One of the world’s most famous sailing ships has returned to San Diego after 180 years!
Well–ahem–actually, a replica of the Pilgrim, the ship that became immortal in Richard Henry Dana’s classic book Two Years Before the Mast, sailed into San Diego Bay a few days ago. It’s one of many beautiful tall ships participating in this Labor Day weekend’s 2014 Festival of Sail.
This morning I got a bunch of pics of the festival and all the amazing ships along the Embarcadero. But I decided to start off by writing a blog post about the Pilgrim, which has a warm spot in my heart.
Every so often I reread Two Years Before the Mast, when I get a hankering to revisit the true, very interesting and adventurous tale written by Dana about his difficult voyage around Cape Horn and along the mostly uninhabited California coast as a common sailor. For some reason I feel a strange kinship with the author. Whenever I enjoy the book, I always try to envision what his hardy cattle hide trading ship looked like.
Today’s replica of the brig Pilgrim began as a three-masted schooner built in 1945 in Denmark; it was then converted to a brig in 1975 in Portugal. Now it’s a floating classroom with the Ocean Institute in Dana Point, California. The ship was used in Amistad, a movie directed by Steven Spielberg. While no one knows precisely how the original Pilgrim appeared, it quite likely resembled the ship I visited this morning.
I assume the figurehead of Dana holds a scroll because he went on to become a Harvard-educated lawyer. He advocated for groundbreaking laws which protected the common sailor and made life at sea for many a bit less dangerous and unfair.
Sadly, the gentleman welcoming visitors on board (not the guy pictured) apparently had never read Two Years Before the Mast. He didn’t seem to know anything about Dana’s stay in San Diego, cleaning and curing cattle hides just inside the bay at Point Loma, riding with his friend inland to the old Mission, and having memorable good times in Old Town when San Diego was in its infancy.
I like the passages in Two Years Before the Mast where Dana describes his difficult adjustment to the seafaring life.
The above sign includes his reaction after following the cook’s advice: “I got a huge piece of strong, cold salt beef from the cook and kept gnawing upon it until twelve o’clock. When we went on deck, I felt somewhat like a man, and could begin to learn my sea duty with considerable spirit.”

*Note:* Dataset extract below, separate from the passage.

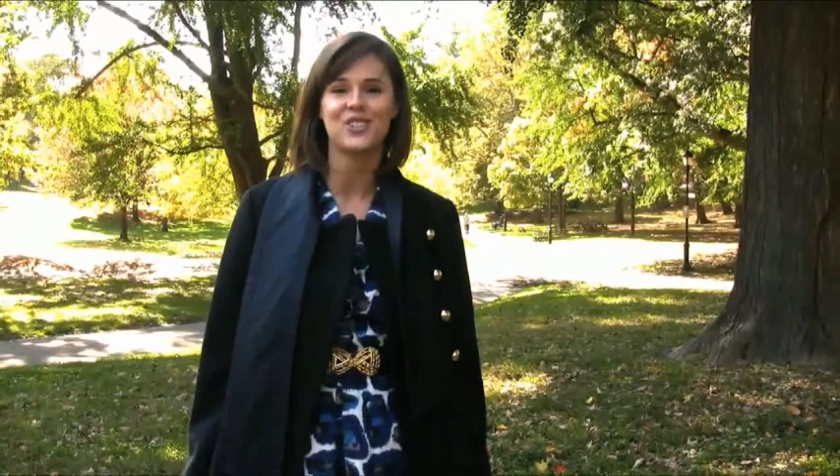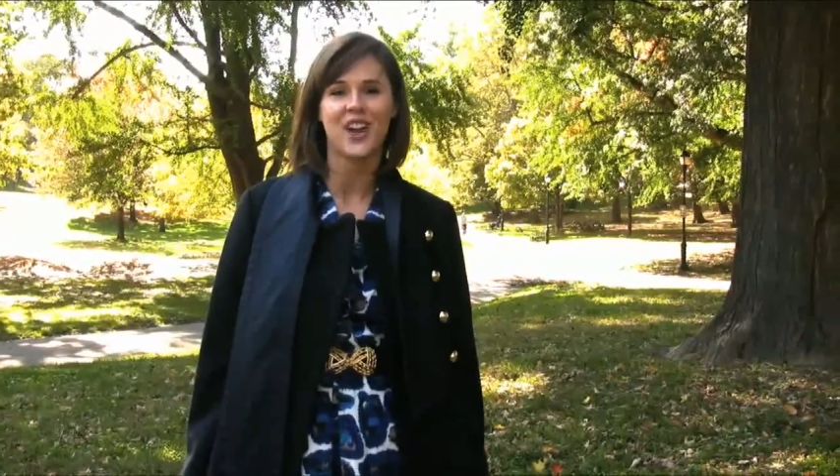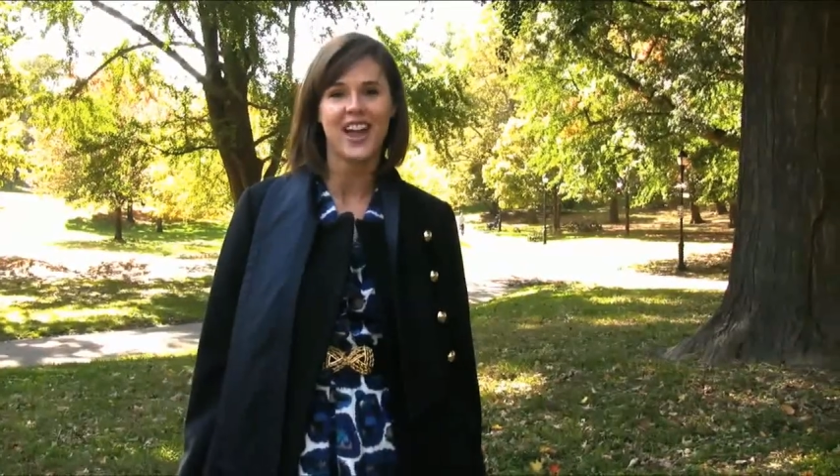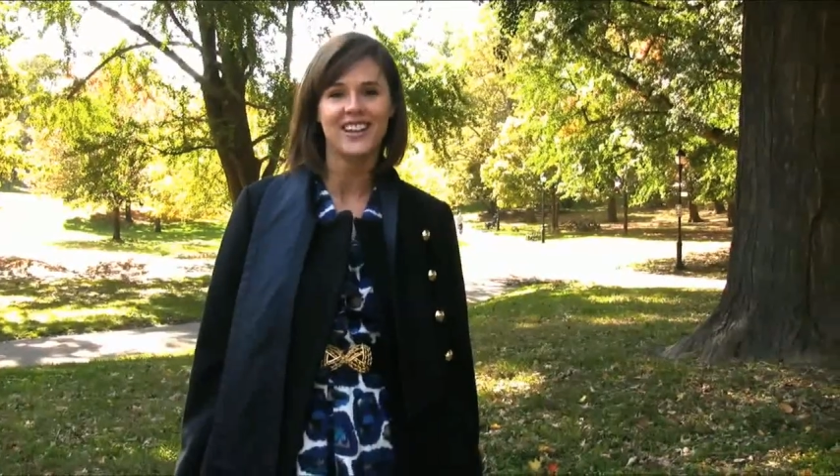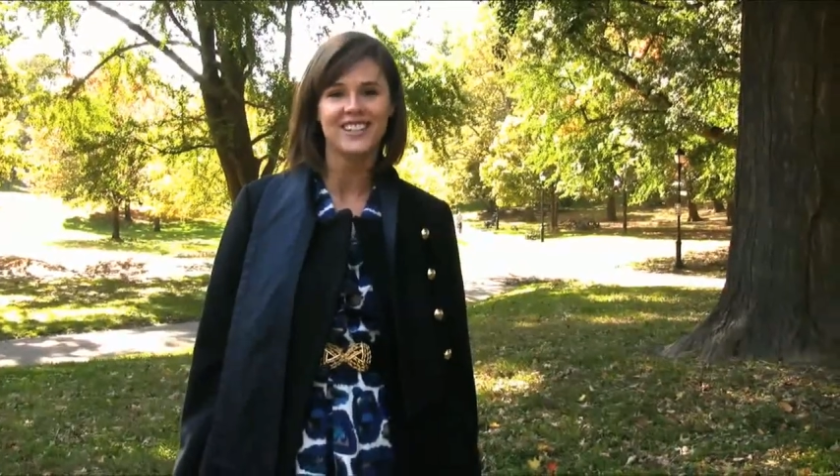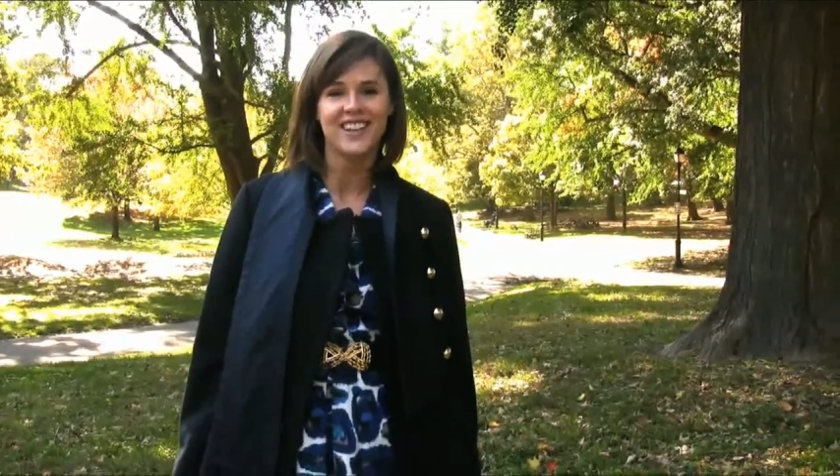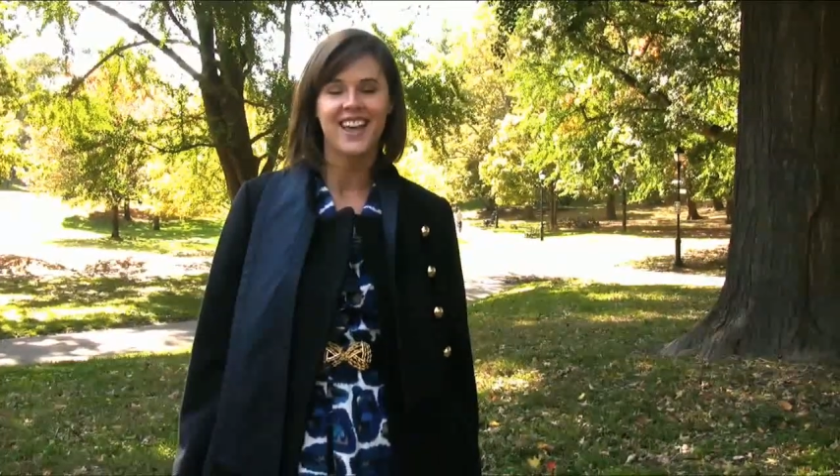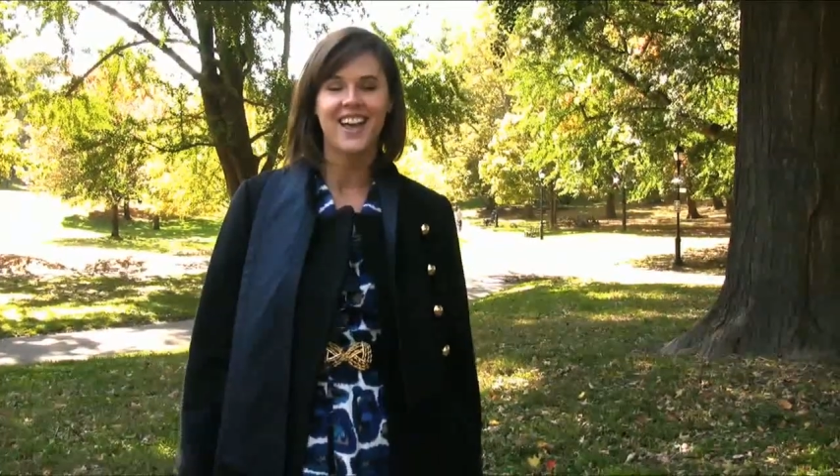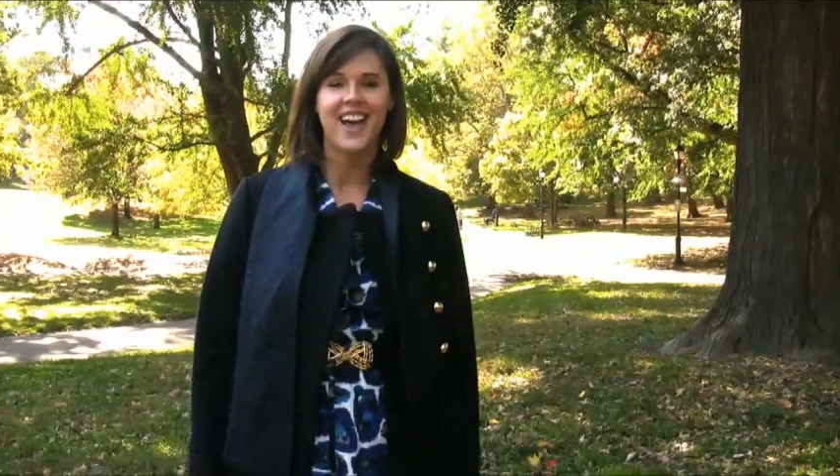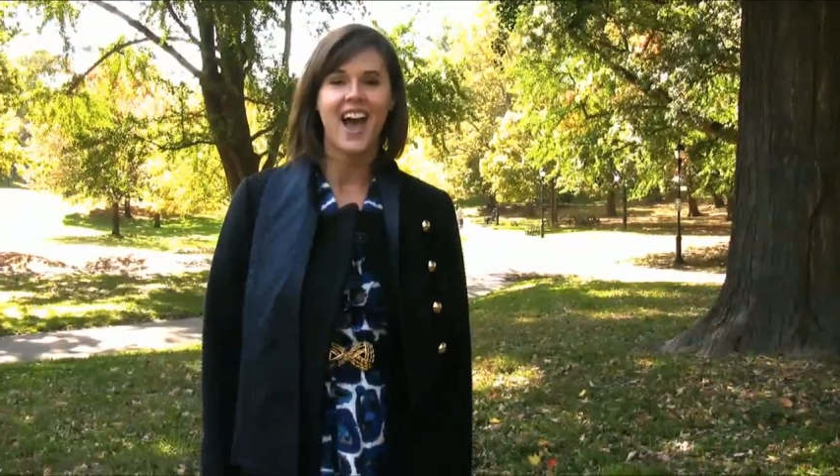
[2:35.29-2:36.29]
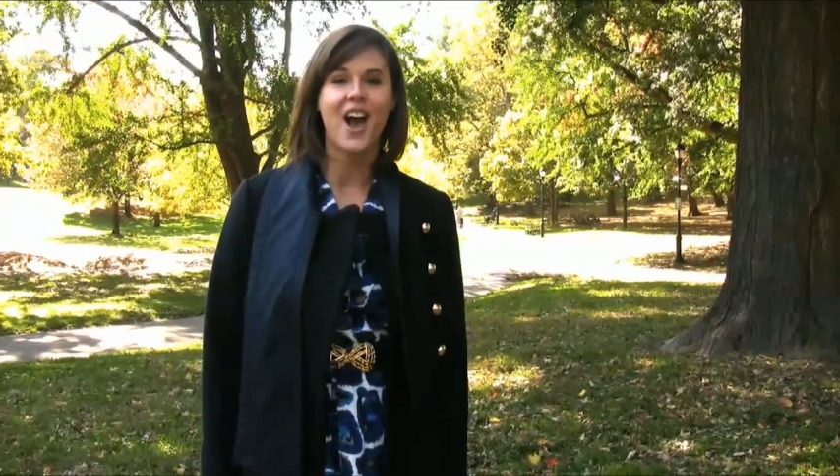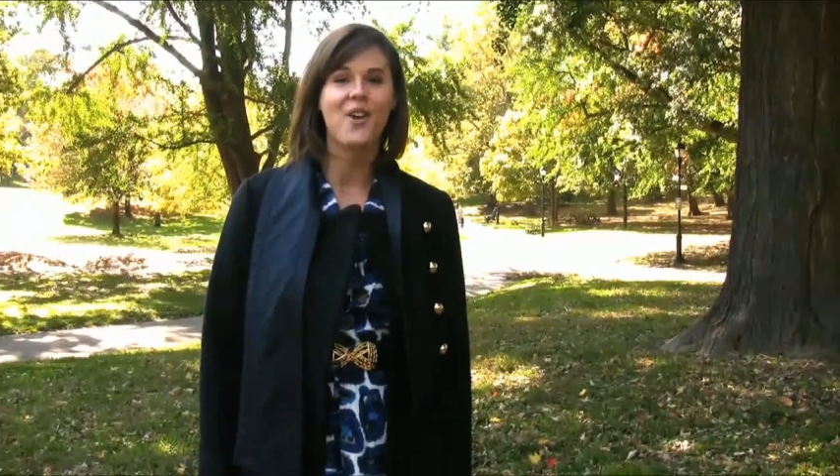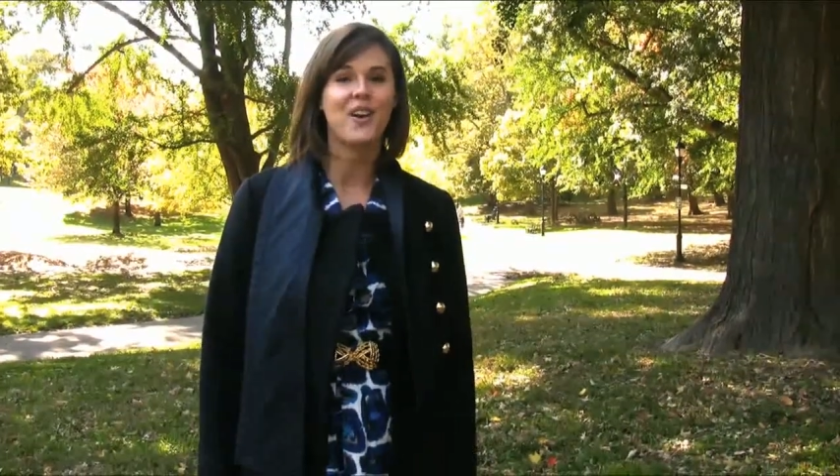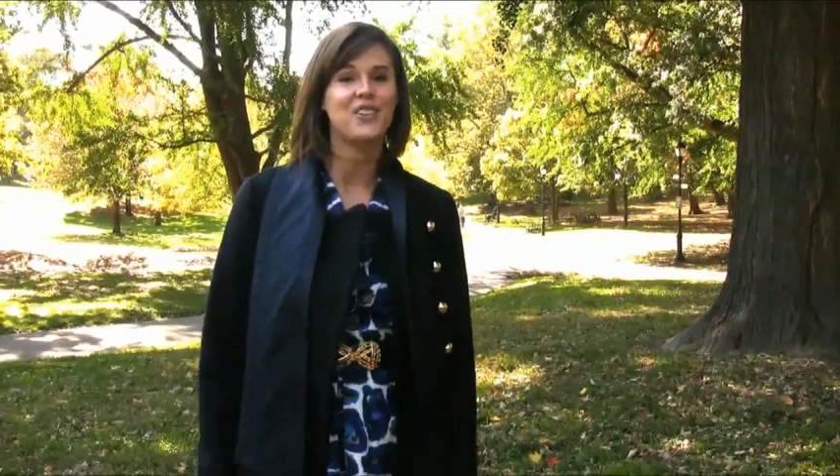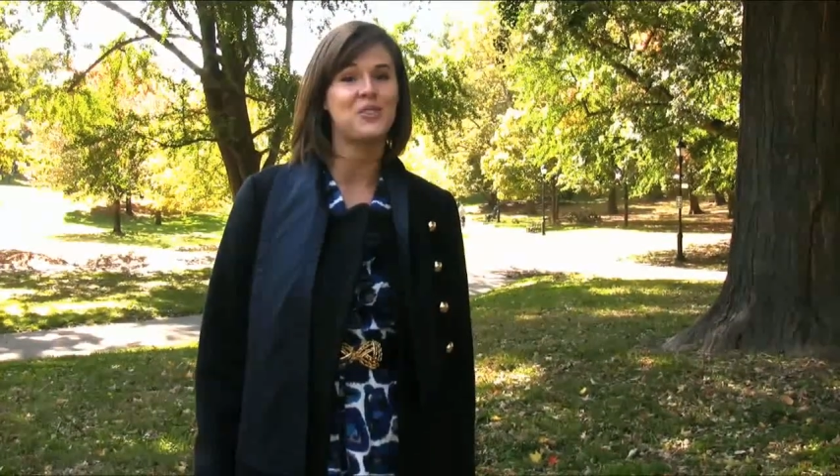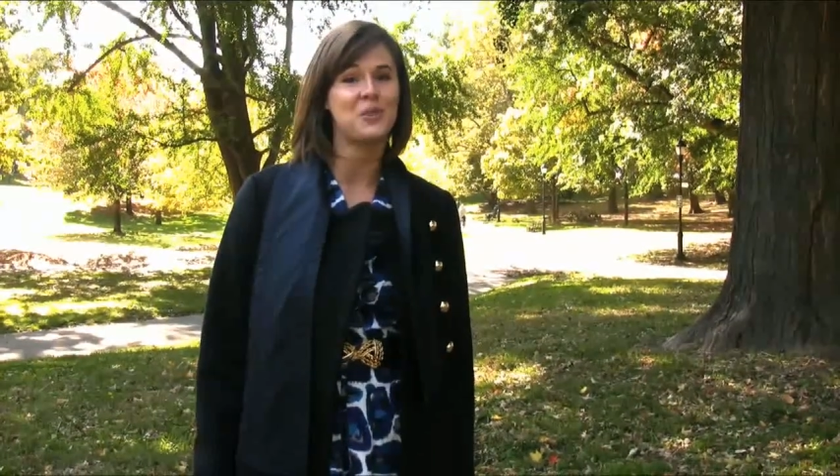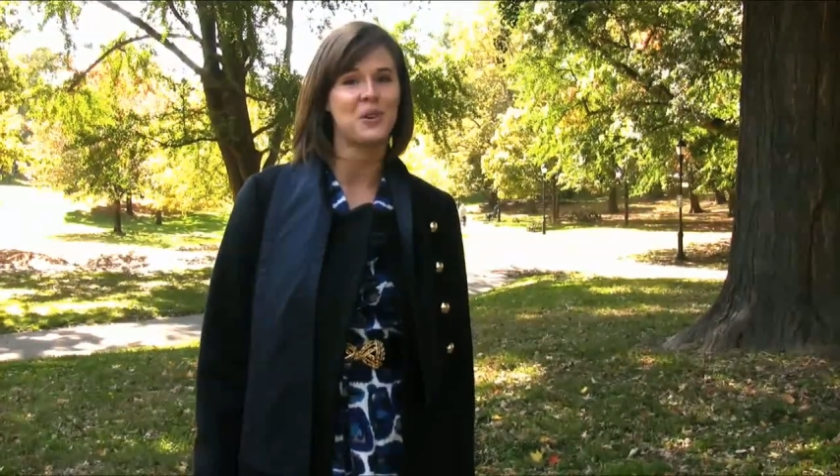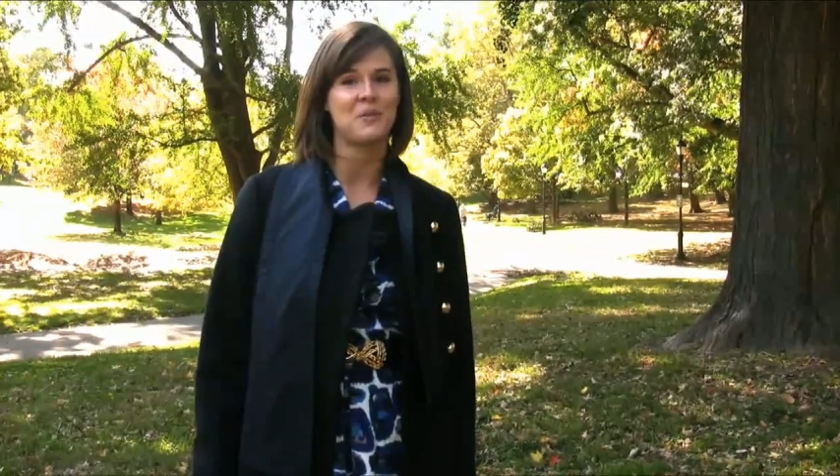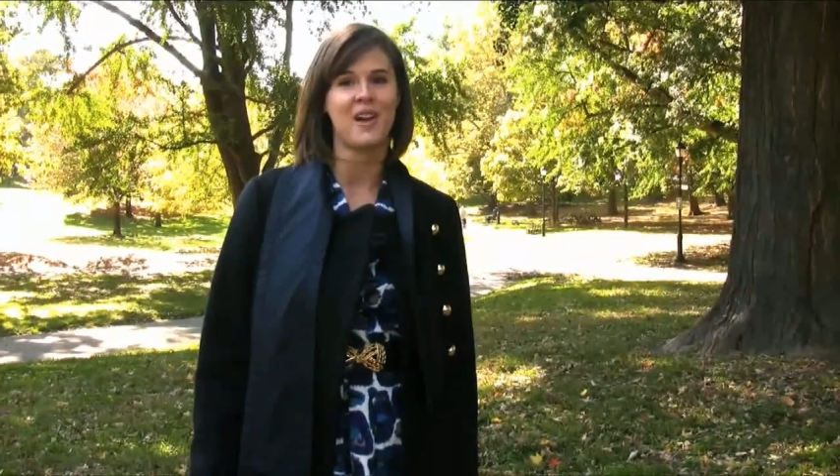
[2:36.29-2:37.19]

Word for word: trend. How are you going to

The West Coast was a mostly desolate, seldom-visited frontier in those days long ago. It was a place of danger, difficult undertakings and true discovery. Sometimes during my easy walks around and about San Diego, I try to imagine the glorious horizons and raw natural beauty unaltered by modern development. It’s a place in time that now exists only in memory. And in great books.